⟨
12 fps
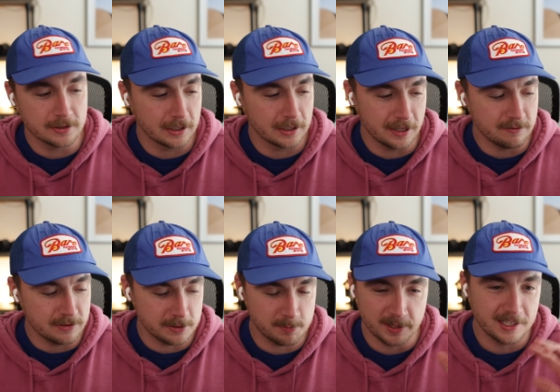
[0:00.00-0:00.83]
Like they've
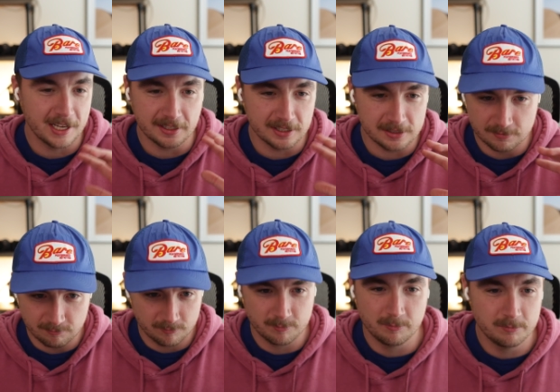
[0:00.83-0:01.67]
just been like this
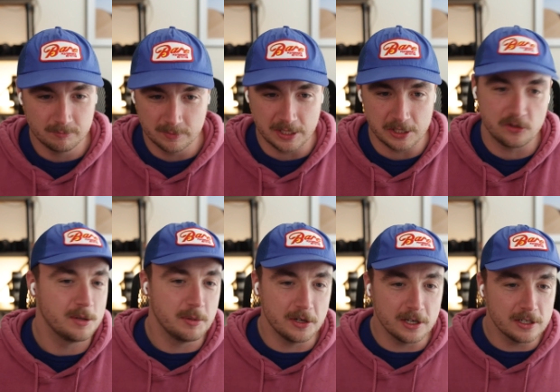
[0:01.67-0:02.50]

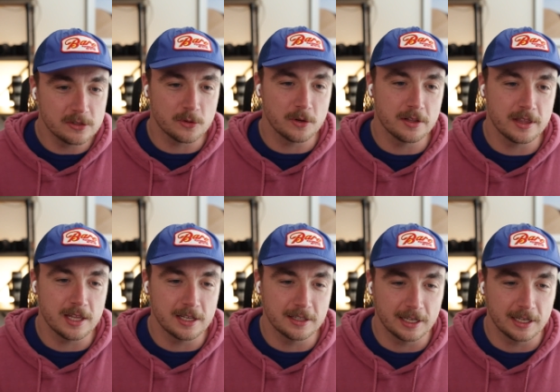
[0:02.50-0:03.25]
distributor sort of thing like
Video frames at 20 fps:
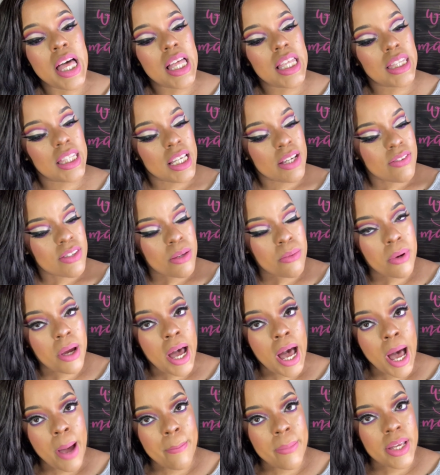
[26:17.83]
Leave some
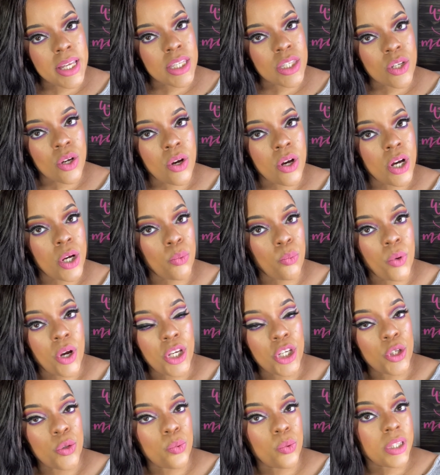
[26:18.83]
comments on what
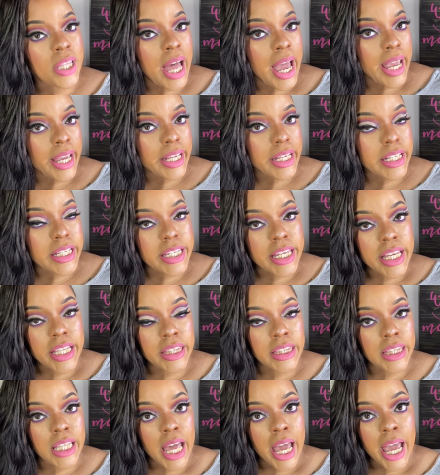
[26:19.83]
you like,
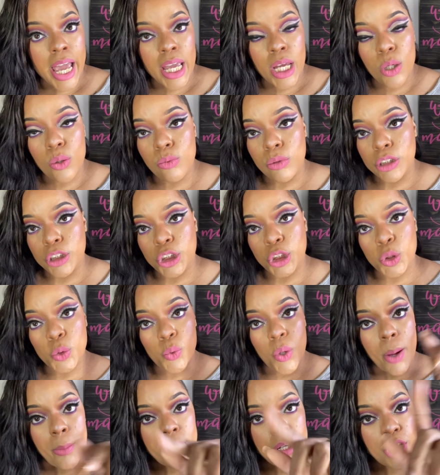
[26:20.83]
didn't like, what you
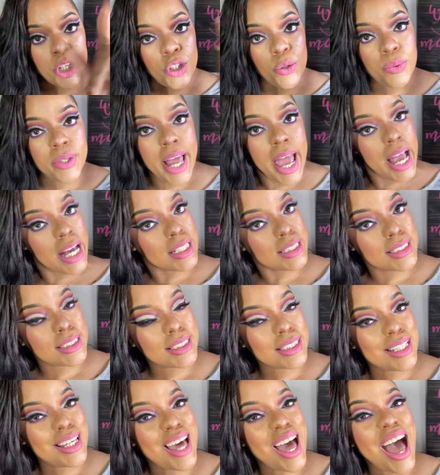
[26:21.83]
want me to do
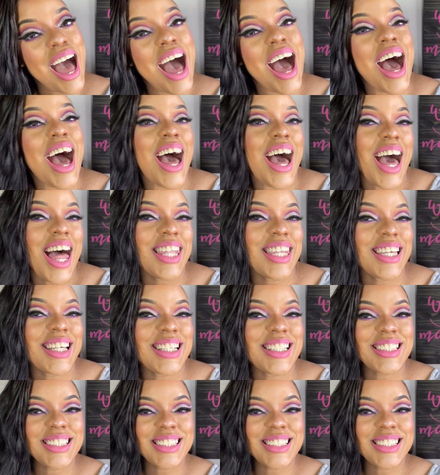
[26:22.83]
next. I'll holla.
⟩
_YOUR GOAL:_
Write out the whole listing exactly, and drop the pictures.

_RESPONSE TO THE TASK:_
12 fps
[0:00.00-0:00.83]
Like they've
[0:00.83-0:01.67]
just been like this
[0:01.67-0:02.50]

[0:02.50-0:03.25]
distributor sort of thing like
Video frames at 20 fps:
[26:17.83]
Leave some
[26:18.83]
comments on what
[26:19.83]
you like,
[26:20.83]
didn't like, what you
[26:21.83]
want me to do
[26:22.83]
next. I'll holla.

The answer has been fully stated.